The line containing "[9:51.07-9:51.77]" marks the end; copy exactly all lines from the start of the material up to and including it.

- **Given entries**:
____

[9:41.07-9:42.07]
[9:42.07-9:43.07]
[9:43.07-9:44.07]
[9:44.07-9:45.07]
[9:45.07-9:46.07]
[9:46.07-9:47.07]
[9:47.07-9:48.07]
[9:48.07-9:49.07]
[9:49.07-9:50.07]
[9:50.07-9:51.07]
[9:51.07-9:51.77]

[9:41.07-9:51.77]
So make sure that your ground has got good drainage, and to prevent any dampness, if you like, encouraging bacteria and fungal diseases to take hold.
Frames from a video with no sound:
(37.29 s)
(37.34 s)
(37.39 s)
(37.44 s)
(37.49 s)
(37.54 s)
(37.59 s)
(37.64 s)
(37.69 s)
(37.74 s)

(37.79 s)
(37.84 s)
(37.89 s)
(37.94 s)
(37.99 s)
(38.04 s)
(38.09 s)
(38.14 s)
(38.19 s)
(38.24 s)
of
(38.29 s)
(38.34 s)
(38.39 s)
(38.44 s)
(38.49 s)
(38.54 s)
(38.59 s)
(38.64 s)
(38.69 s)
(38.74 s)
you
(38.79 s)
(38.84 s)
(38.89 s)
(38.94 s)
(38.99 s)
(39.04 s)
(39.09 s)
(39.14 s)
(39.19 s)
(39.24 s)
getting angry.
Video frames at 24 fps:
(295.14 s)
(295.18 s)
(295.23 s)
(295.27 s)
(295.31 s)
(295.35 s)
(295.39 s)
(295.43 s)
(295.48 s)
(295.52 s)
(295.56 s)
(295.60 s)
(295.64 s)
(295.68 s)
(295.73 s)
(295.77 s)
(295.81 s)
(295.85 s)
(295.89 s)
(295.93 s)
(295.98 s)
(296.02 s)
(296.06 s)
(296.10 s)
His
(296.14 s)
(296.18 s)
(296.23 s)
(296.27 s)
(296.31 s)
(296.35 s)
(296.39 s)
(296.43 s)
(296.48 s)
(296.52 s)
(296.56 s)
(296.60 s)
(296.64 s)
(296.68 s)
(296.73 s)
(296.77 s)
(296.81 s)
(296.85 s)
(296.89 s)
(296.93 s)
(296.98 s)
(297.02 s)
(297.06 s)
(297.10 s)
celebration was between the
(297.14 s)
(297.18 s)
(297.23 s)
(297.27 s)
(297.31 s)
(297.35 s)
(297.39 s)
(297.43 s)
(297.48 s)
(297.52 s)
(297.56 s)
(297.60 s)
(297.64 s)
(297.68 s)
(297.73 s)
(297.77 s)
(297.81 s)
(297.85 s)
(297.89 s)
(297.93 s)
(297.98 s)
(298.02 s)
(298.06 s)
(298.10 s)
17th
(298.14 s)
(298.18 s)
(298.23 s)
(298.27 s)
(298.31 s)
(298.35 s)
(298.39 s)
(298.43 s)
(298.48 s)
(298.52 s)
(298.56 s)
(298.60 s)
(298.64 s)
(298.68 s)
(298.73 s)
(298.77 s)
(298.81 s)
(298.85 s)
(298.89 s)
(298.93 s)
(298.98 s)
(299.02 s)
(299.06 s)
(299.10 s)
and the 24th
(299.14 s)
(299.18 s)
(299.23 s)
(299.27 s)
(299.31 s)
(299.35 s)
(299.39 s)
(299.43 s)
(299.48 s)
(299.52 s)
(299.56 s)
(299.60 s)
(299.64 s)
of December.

____

- **Reply to the exercise**:
[9:41.07-9:42.07]
[9:42.07-9:43.07]
[9:43.07-9:44.07]
[9:44.07-9:45.07]
[9:45.07-9:46.07]
[9:46.07-9:47.07]
[9:47.07-9:48.07]
[9:48.07-9:49.07]
[9:49.07-9:50.07]
[9:50.07-9:51.07]
[9:51.07-9:51.77]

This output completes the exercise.